* WORK TO BE COMPLETED
Only one stretch of the material below is wanted: everything from the line containing "[00:11:39.50]" down to the line containing "[00:11:42.15]", both ends included. Repeat it exactly and skip the pictures.

*** Opening of DATASET ENTRIES ***

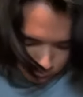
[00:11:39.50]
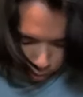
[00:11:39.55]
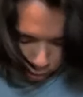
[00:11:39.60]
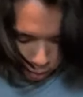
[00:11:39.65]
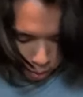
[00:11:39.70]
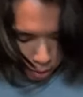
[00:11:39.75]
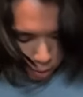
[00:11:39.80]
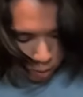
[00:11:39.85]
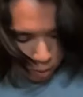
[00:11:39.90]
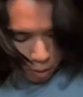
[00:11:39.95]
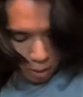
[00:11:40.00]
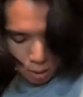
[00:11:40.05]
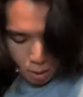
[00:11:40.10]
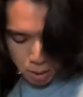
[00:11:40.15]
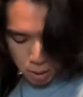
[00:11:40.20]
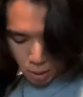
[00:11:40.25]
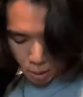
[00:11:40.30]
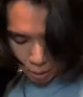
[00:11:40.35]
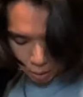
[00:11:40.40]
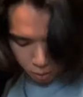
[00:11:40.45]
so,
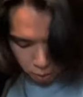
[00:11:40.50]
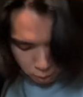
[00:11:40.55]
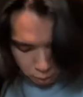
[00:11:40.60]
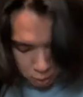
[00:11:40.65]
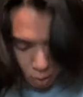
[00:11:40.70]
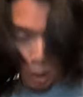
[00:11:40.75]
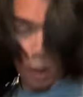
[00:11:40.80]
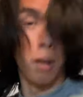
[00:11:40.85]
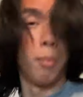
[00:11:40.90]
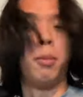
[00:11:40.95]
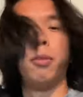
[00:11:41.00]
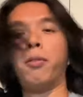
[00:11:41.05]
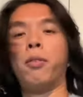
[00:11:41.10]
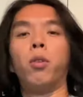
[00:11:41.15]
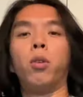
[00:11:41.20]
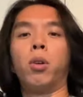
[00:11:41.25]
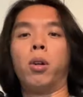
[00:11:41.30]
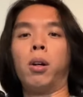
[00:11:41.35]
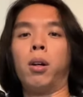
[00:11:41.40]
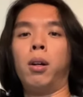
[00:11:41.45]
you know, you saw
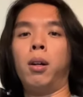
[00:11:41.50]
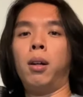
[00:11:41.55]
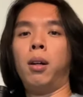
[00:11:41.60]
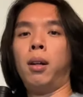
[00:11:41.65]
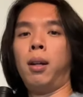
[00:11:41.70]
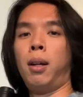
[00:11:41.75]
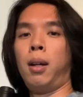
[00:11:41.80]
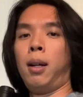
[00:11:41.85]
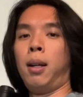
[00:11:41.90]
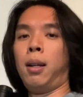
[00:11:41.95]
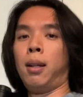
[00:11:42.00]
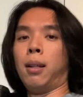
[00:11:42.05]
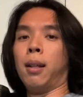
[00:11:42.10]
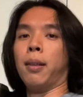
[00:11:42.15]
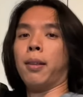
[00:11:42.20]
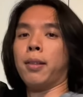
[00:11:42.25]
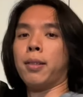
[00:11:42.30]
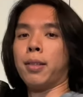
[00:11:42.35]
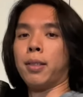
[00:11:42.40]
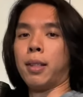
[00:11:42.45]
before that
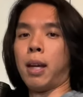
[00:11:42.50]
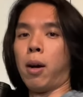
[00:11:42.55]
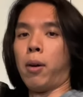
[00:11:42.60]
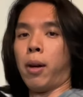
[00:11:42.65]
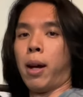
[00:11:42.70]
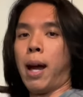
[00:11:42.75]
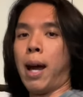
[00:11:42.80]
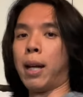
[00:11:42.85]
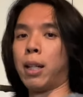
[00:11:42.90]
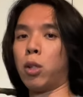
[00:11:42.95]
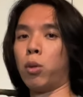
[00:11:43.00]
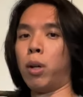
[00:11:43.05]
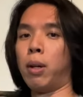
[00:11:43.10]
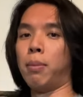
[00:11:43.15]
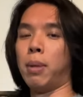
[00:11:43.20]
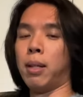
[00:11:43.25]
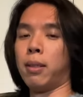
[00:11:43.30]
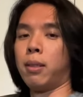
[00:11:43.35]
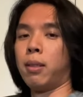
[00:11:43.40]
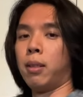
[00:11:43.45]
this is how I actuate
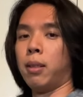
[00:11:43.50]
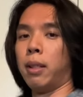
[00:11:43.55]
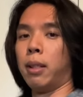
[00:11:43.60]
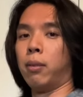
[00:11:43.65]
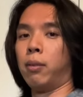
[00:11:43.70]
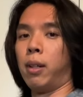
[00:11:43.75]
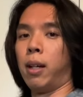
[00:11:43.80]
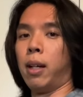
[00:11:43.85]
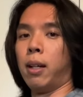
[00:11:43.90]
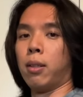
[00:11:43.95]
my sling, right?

*** Close of DATASET ENTRIES ***
*** Opening of DATASET ENTRIES ***

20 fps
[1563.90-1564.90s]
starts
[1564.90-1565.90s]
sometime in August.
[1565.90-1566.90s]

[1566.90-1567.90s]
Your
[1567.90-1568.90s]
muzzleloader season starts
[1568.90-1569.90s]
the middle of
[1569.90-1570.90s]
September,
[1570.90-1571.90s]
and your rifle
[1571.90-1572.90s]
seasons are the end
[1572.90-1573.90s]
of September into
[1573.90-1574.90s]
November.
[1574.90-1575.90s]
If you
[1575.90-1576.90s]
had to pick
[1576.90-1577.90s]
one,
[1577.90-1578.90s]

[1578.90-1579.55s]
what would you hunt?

*** Close of DATASET ENTRIES ***

* ANSWER BELOW
[00:11:39.50]
[00:11:39.55]
[00:11:39.60]
[00:11:39.65]
[00:11:39.70]
[00:11:39.75]
[00:11:39.80]
[00:11:39.85]
[00:11:39.90]
[00:11:39.95]
[00:11:40.00]
[00:11:40.05]
[00:11:40.10]
[00:11:40.15]
[00:11:40.20]
[00:11:40.25]
[00:11:40.30]
[00:11:40.35]
[00:11:40.40]
[00:11:40.45]
so,
[00:11:40.50]
[00:11:40.55]
[00:11:40.60]
[00:11:40.65]
[00:11:40.70]
[00:11:40.75]
[00:11:40.80]
[00:11:40.85]
[00:11:40.90]
[00:11:40.95]
[00:11:41.00]
[00:11:41.05]
[00:11:41.10]
[00:11:41.15]
[00:11:41.20]
[00:11:41.25]
[00:11:41.30]
[00:11:41.35]
[00:11:41.40]
[00:11:41.45]
you know, you saw
[00:11:41.50]
[00:11:41.55]
[00:11:41.60]
[00:11:41.65]
[00:11:41.70]
[00:11:41.75]
[00:11:41.80]
[00:11:41.85]
[00:11:41.90]
[00:11:41.95]
[00:11:42.00]
[00:11:42.05]
[00:11:42.10]
[00:11:42.15]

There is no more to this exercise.